[Stored entries]
########################################

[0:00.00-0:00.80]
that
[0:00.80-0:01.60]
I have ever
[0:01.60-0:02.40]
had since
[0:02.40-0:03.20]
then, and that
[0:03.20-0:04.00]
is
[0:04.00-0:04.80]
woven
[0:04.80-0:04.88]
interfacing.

########################################

▶ **What is required**
Repeat the data in full, exactly as supplied.

▶ **Result below**
[0:00.00-0:00.80]
that
[0:00.80-0:01.60]
I have ever
[0:01.60-0:02.40]
had since
[0:02.40-0:03.20]
then, and that
[0:03.20-0:04.00]
is
[0:04.00-0:04.80]
woven
[0:04.80-0:04.88]
interfacing.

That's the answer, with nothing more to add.